People get down right culty and creepy about their knife brands of choice, particularly when they feel that old time religious righteousness in their bones. People who champion one of the high priced, semi-custom, "god brands", I would invite you to tell me how, under real world conditions rather than contrived testing, these wonder blades are better than say, a $50 dollar Ka-Bar manufactured MkII Utility Knife. Let's use that as our baseline. Don't tell me "better" or "more" or "best", that is puffery- give me a scientific analysis that doesn't involve stabbing rocks or gutting a Caddy or anything along those lines. Does a $300 knife actually perform 600% better than a good $50? 100% better? 50% better? 10%?
I'm not saying that to fight with anyone, feel free to carry what you wish. If I could afford it, I might buy a Busse or SwampRat, they have impressed me (unlike some of the other culty brands). But if it offends you to hear someone disagree with your choice, and it sounds like a lot of you are offended, then you are taking a hunk of sharpened metal way to personally. Odds are, you won't have a choice what you have with you when TSHTF, becuase by definition that is a surprise. If you saw it coming, you'd have prepared, which means that you'd have more than one knife on you as stipulated by what I think are the rather unrealistic guidelines of this theoretical thread. So you'll use what you have, even if you don't like it.

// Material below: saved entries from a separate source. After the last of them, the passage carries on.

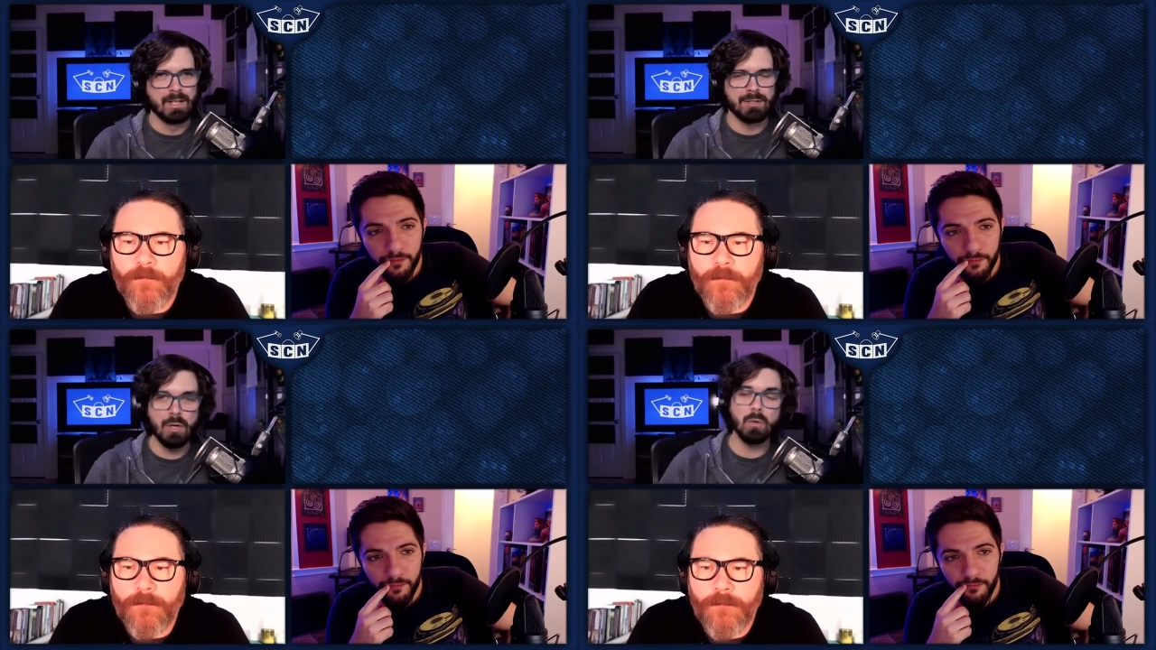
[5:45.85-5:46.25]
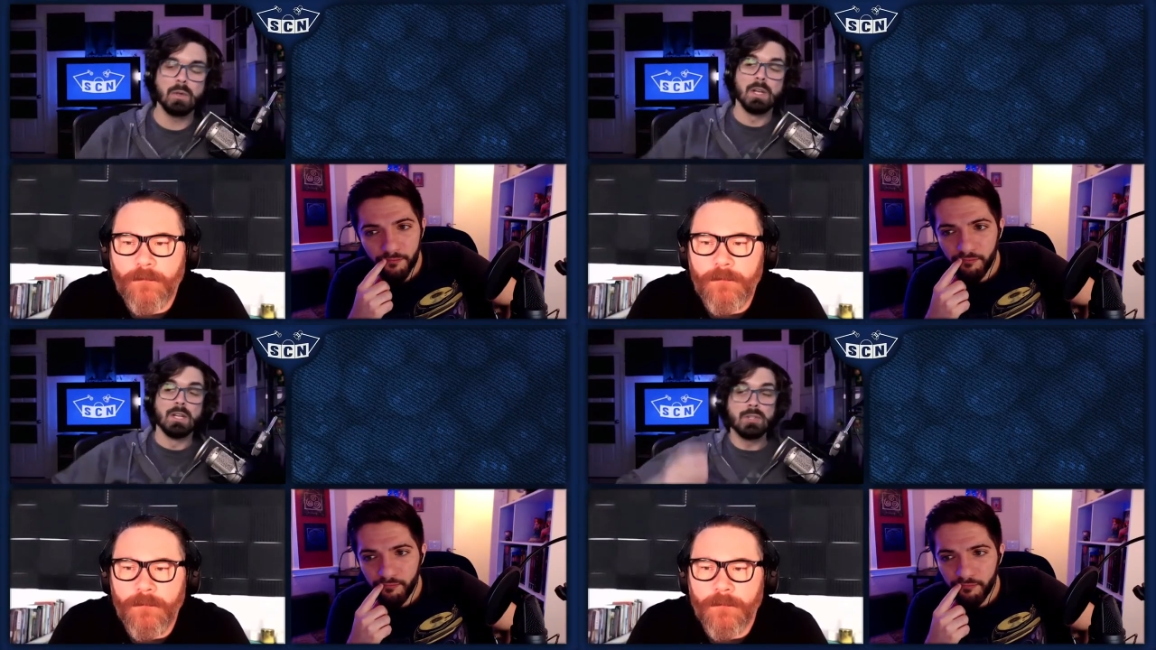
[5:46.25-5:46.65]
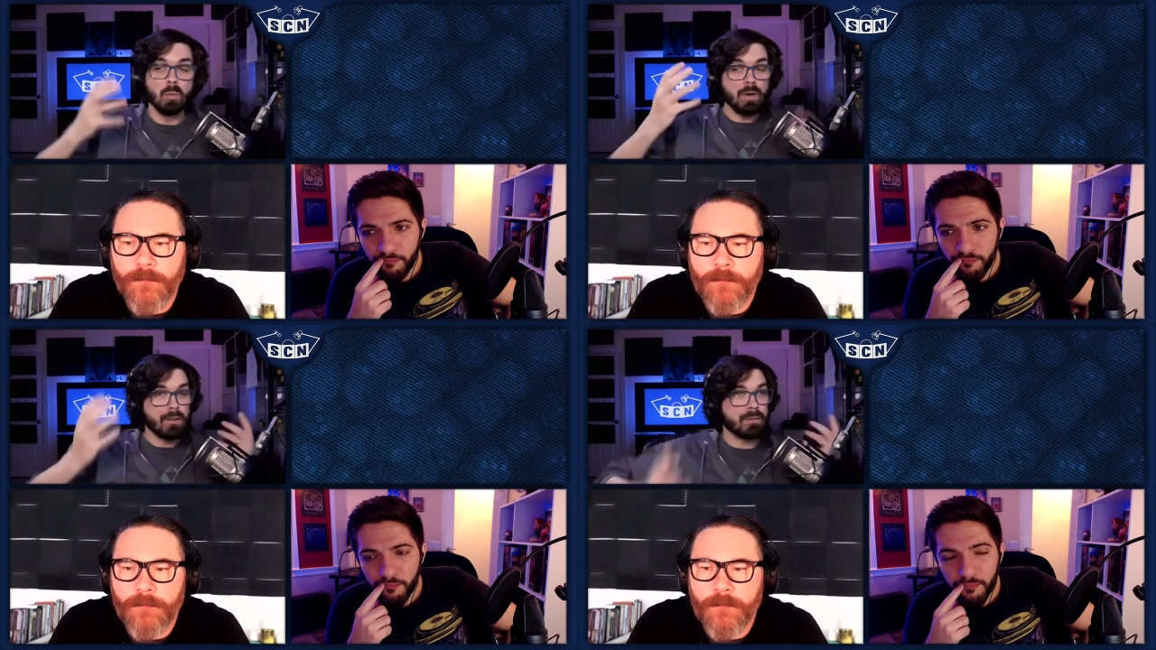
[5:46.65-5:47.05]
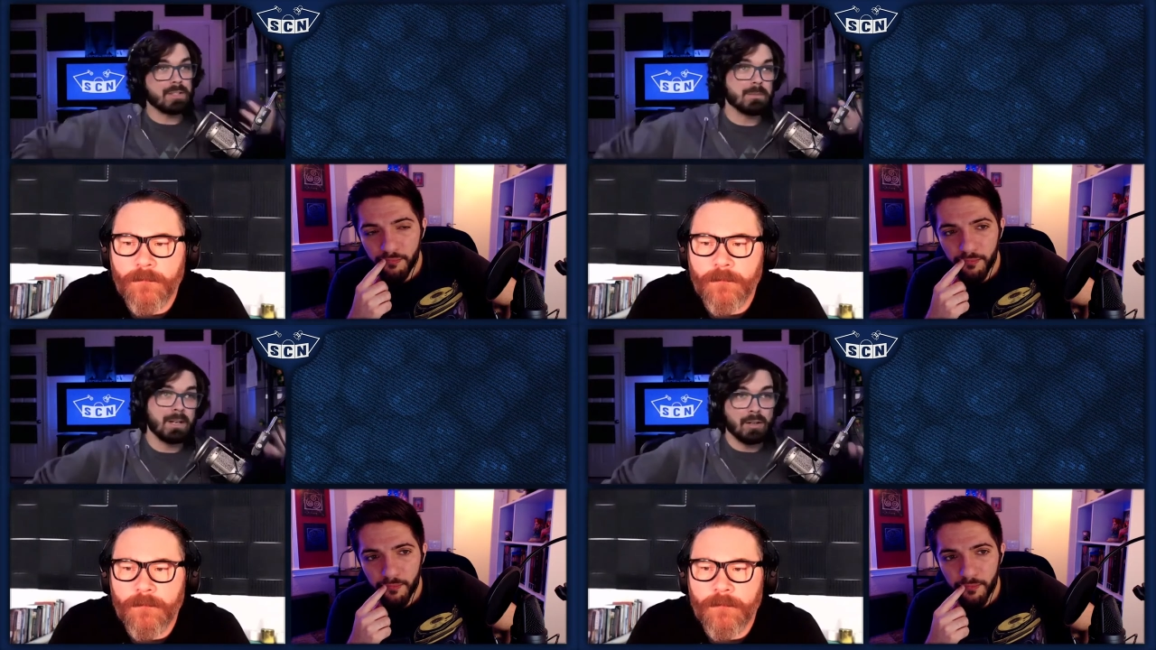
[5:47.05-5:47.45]
Speaker 1: So, so one of the
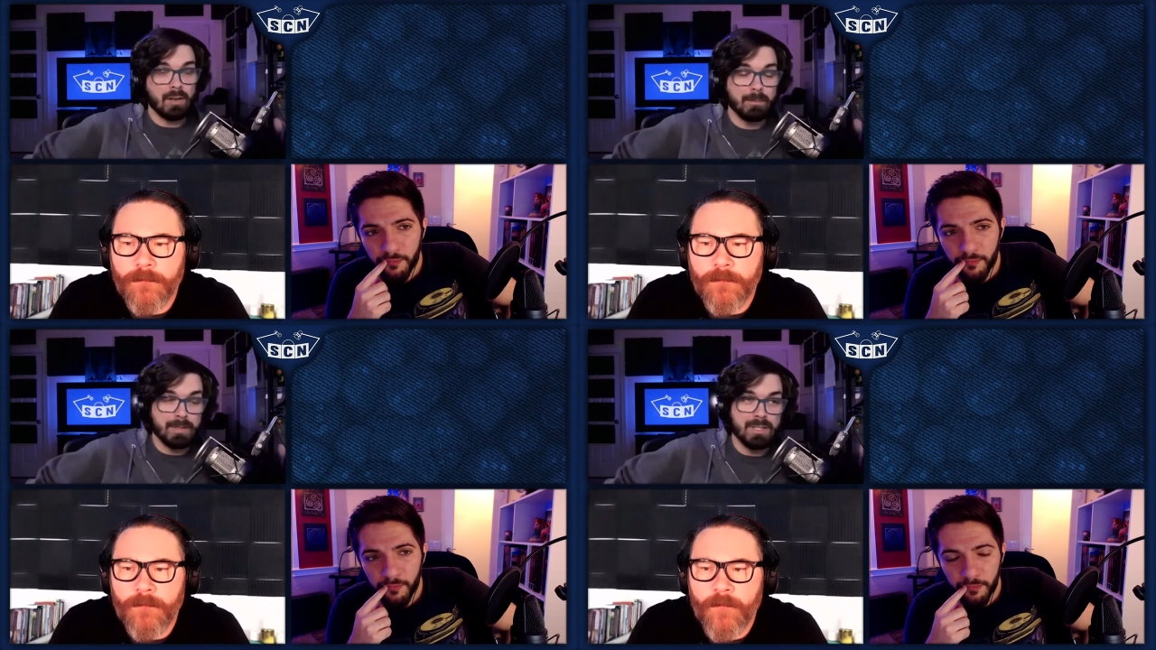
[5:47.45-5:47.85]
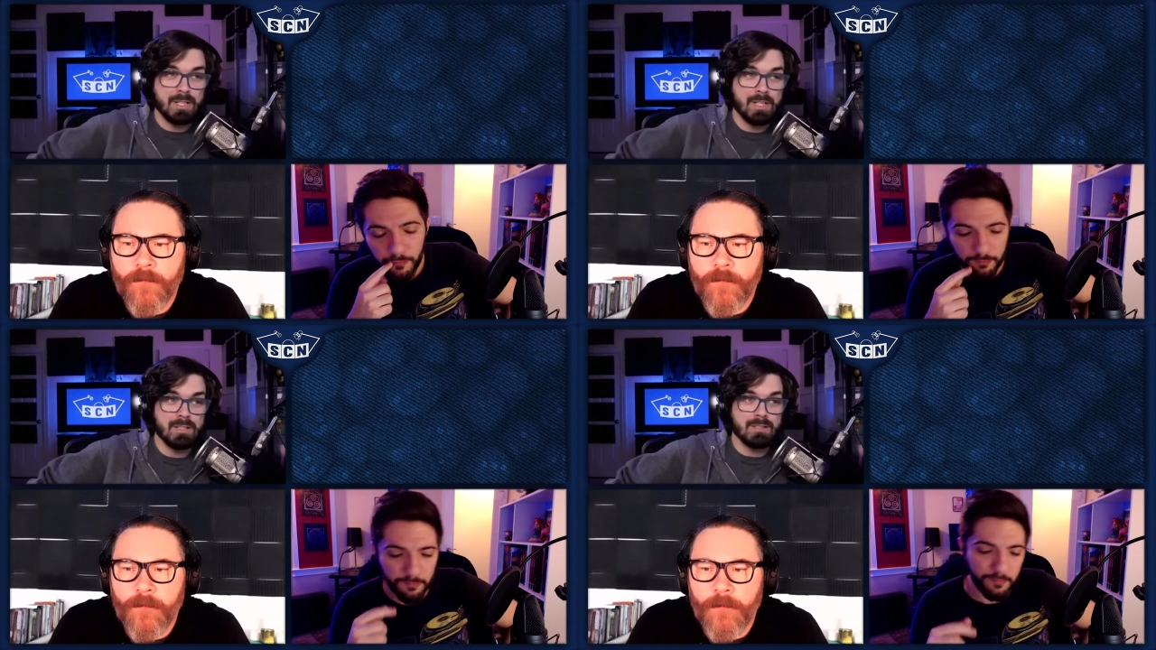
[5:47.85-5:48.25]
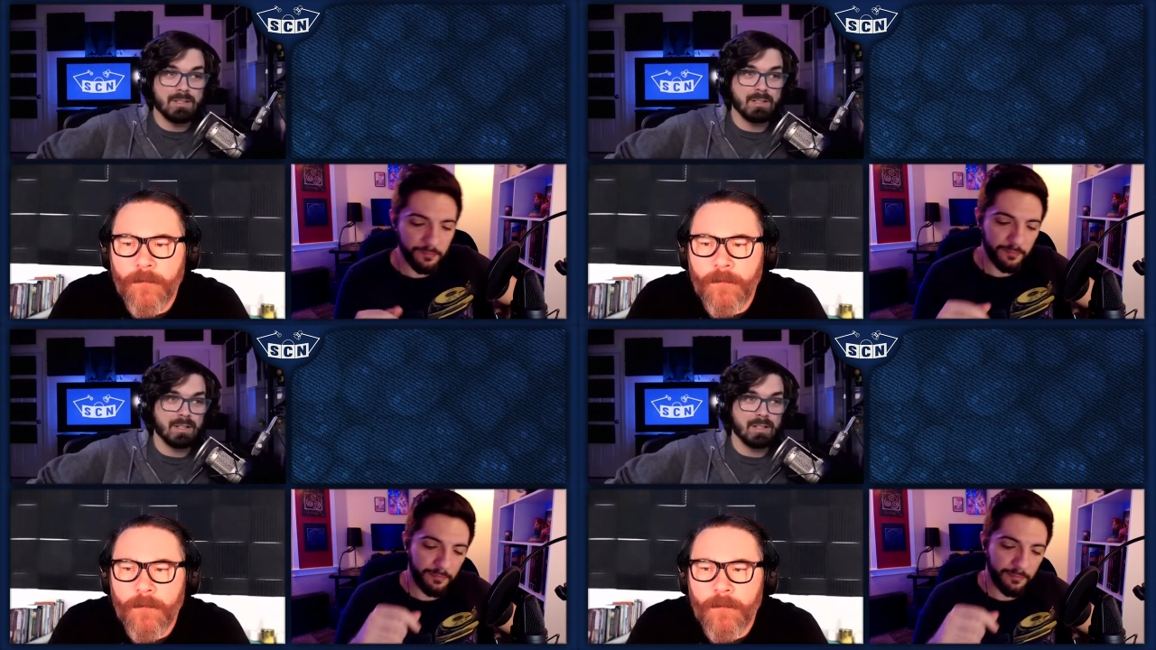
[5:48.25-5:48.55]
things about RPGs,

I'd also point out that people who get too focused on their gear, who must have this or must have that, aren't focusing on surviving. Yes, you should have a knife, a good one, just like you should have a way of starting fire. But people who have the best, greatest, highest speed, lowest drag stuff can turn into yet another body drag, just like Magnussen pointed out. And not just a noobs with more money than brains, but experinced and skilled people. And if you can't survive with out your blade of choice, maybe it is turning into a fetish. Which is not a healthy place to be when the only way you can get your survival mojo up is with the aid of your XYZ Supercutzu. So what is this bickering accomplishing, other than turning into "my dog is better than your dog"?
Or put another way... *takes a stick, marking a line in the sand* Gentlemen! Everyone line up, toes on the line, pointing that direction. *gestures with my stick* You may pee when ready. The one who went the furthest gets bragging rights.